Content starts

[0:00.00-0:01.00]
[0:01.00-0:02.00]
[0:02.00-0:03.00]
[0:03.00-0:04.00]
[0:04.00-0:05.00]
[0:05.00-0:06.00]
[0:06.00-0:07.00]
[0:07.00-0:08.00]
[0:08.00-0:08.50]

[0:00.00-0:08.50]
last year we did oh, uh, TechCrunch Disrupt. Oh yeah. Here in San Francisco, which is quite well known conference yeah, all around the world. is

Content ends

Retype the records above so that nothing differs from the original.

**The completed task**
[0:00.00-0:01.00]
[0:01.00-0:02.00]
[0:02.00-0:03.00]
[0:03.00-0:04.00]
[0:04.00-0:05.00]
[0:05.00-0:06.00]
[0:06.00-0:07.00]
[0:07.00-0:08.00]
[0:08.00-0:08.50]

[0:00.00-0:08.50]
last year we did oh, uh, TechCrunch Disrupt. Oh yeah. Here in San Francisco, which is quite well known conference yeah, all around the world. is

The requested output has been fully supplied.